FALLS CHURCH, Va., Feb. 5, 2014 /PRNewswire/ -- In their continuing effort to help teachers develop the next generation of scientists, Northrop Grumman Foundation and Conservation International (CI) announced that applications for the 2014 ECO Classroom experience are now being accepted through March 31. Four teams of four teachers will be selected for an all-expenses-paid trip from July 7-20 to join scientists in Costa Rica conducting fieldwork in a tropical forest.

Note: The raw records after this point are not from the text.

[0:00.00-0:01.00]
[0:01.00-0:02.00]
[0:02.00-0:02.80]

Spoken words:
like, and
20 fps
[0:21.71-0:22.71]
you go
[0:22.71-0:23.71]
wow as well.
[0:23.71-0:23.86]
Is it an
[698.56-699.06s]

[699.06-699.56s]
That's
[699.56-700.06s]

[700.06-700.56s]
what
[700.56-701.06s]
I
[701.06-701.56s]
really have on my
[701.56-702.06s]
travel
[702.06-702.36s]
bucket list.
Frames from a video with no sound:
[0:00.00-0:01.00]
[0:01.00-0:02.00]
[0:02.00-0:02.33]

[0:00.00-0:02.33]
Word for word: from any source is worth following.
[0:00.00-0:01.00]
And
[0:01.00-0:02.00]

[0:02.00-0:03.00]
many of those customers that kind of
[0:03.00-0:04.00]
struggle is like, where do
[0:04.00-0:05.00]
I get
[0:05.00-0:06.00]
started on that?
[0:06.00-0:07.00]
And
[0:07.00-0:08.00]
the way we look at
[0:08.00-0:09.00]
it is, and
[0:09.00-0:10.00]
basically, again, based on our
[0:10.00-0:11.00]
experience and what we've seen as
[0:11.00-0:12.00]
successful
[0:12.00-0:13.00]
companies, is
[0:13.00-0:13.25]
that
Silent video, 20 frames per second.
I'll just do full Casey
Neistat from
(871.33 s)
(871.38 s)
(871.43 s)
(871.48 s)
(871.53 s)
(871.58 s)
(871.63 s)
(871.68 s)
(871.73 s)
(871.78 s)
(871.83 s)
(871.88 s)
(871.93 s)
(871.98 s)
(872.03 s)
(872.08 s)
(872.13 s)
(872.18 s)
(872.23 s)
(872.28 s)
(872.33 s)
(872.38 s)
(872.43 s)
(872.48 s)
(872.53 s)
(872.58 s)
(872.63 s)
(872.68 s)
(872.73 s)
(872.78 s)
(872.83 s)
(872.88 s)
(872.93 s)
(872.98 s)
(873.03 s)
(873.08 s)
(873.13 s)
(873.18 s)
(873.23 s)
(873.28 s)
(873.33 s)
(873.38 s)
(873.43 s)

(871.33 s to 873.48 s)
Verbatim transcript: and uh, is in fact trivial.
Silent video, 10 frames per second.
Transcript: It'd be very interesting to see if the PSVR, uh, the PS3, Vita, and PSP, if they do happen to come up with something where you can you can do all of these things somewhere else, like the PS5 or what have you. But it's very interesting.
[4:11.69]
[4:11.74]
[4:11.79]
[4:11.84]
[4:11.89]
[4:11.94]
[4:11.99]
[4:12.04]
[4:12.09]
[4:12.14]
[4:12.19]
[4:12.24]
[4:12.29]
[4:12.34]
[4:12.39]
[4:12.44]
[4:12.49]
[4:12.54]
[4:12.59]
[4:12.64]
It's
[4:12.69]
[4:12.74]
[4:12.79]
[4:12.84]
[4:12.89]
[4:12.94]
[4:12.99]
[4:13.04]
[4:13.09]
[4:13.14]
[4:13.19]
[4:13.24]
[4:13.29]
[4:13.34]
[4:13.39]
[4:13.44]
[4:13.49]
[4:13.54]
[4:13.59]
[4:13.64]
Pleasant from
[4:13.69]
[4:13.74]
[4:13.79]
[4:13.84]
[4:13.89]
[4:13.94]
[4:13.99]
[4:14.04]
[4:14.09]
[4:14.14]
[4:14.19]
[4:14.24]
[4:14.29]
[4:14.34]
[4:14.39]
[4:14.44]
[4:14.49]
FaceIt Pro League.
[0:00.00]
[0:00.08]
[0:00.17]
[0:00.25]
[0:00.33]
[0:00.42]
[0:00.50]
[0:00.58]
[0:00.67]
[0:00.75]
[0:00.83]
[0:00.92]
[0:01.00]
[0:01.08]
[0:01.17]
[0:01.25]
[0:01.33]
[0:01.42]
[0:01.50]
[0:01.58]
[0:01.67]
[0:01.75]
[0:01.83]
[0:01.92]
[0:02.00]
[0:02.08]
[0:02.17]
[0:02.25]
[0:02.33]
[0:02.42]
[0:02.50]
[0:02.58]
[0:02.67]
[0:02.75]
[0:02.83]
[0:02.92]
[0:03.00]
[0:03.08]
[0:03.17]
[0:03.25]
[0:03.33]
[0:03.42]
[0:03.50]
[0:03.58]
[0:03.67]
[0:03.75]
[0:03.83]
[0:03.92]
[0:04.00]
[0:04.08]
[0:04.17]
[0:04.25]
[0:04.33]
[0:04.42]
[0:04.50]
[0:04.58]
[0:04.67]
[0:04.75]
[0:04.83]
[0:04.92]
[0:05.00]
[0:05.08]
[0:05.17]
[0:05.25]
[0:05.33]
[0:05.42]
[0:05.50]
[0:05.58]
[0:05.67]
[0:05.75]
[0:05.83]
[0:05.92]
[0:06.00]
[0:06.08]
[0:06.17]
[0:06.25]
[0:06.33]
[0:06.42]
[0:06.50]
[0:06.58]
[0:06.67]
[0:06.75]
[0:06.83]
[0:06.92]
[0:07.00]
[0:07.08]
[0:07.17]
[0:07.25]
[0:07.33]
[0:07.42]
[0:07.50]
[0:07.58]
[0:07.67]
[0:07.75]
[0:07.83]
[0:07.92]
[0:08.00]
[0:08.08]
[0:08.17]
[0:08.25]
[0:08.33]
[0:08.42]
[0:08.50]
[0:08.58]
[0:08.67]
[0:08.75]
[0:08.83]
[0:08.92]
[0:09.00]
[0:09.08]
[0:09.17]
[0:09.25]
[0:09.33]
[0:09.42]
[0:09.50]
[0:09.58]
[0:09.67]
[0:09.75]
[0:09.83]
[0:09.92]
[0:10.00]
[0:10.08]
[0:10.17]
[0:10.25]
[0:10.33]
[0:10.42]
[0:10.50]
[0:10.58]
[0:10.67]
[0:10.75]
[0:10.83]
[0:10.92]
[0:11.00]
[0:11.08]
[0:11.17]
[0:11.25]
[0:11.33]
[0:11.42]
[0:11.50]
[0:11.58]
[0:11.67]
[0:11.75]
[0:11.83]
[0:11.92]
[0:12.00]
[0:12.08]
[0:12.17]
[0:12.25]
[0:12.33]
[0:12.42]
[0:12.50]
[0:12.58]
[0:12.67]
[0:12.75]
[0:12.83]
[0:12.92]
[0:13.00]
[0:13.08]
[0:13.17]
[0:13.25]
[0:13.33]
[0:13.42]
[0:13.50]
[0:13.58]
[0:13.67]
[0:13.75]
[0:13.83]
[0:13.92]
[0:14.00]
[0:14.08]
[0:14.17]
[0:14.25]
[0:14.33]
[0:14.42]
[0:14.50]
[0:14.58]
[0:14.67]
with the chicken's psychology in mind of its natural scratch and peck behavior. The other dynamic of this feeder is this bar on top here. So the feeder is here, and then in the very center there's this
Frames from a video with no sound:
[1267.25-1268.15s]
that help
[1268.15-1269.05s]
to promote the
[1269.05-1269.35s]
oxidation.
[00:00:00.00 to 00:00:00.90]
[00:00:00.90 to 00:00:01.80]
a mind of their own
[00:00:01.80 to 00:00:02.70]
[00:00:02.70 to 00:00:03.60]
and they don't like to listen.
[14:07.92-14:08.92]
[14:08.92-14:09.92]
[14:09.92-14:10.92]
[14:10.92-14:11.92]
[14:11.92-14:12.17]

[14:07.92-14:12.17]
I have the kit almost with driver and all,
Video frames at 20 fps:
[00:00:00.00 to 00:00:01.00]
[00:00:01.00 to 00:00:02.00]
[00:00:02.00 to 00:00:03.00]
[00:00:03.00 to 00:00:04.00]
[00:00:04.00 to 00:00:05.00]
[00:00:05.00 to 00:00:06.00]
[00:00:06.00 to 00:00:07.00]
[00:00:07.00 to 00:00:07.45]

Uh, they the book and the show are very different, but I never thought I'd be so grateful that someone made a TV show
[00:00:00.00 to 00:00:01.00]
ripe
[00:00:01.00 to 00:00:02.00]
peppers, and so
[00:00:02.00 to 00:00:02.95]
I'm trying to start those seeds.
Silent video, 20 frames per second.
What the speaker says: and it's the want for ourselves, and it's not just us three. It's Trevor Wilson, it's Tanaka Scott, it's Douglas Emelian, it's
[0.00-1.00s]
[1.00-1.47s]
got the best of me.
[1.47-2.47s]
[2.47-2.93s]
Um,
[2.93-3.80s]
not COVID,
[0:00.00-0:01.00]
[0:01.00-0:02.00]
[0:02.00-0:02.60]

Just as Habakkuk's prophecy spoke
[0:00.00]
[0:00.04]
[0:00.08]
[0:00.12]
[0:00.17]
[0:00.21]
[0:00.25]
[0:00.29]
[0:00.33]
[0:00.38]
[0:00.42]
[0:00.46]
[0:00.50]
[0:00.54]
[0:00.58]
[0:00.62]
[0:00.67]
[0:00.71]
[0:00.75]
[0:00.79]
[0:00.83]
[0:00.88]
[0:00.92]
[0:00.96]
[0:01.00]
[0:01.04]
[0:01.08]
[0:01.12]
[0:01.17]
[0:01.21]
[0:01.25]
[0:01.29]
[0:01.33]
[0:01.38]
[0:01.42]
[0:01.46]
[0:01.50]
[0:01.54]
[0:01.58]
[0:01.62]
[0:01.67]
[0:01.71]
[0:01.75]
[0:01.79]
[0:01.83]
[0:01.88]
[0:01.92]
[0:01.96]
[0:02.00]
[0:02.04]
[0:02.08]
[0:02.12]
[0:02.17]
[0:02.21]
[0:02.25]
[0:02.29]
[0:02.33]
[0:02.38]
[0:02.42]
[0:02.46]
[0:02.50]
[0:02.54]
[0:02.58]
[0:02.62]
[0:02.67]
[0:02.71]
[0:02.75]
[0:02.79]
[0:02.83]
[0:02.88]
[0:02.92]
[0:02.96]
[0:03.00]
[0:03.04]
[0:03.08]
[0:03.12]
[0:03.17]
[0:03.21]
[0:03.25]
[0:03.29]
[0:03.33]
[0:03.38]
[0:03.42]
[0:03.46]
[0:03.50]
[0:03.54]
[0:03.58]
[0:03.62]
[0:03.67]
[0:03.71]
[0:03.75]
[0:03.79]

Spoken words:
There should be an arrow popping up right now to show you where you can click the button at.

To learn more about the program or apply visit: http://www.northropgrumman.com/CorporateResponsibility/CorporateCitizenship/Education/ECOClassroom/Pages/HowToApply.aspx
ECO Classroom, in its third year of implementation, is a unique and innovative nationwide professional development program designed for public school science teachers from grades 6 through 12. It was created by the Northrop Grumman Foundation in collaboration with CI. ECO Classroom offers teachers supplemental tools and real-world experiences to inspire students to pursue science and technical careers."We have received excellent feedback from the teachers who have participated in ECO Classroom," said Sandra Evers-Manly, president of the Northrop Grumman Foundation and vice president of Northrop Grumman Global Corporate Responsibility. "Surveys of teachers who have participated have shown that more of their students are doing fieldwork, learning about land-use issues and climate change. This is our goal – to give teachers tools and experiences that help them to get their students excited about science, technology, engineering and math." The ECO Classroom program brings groups of public school teachers from across the United States to CI's Tropical Ecology Assessment and Monitoring (TEAM) Network Volcan Barva site in La Selva Biological Station and Braulio Carrillo National Park in Costa Rica. They participate in field data collection on plant and animal biodiversity, climate and land use using TEAM scientific protocols. "Through the ECO Classroom program, the TEAM Network has reached more than 8,500 students in the last two years. These students learned about biodiversity, land use and carbon sequestration in tropical forests by using geographic information systems and field techniques their teachers learned during ECO Classroom at the TEAM Volcan Barva site in Costa Rica," said Sandy Andelman, Senior Vice President and Chief Scientist of Conservation International. "I'm thrilled to see the next cohort of 16 teachers headed to Costa Rica and I look forward to working with the Northrop Grumman Foundation to continue and expand this program." It is widely acknowledged among educators and policymakers that insufficient numbers of students are entering into science, technology, engineering and mathematics (STEM) fields. A method to address this issue and emphasize environmental stewardship is to motivate educators to engage students in the sciences and to bring unique learning opportunities into their classrooms with real-world curricula and hands-on experiences such as ECO Classroom.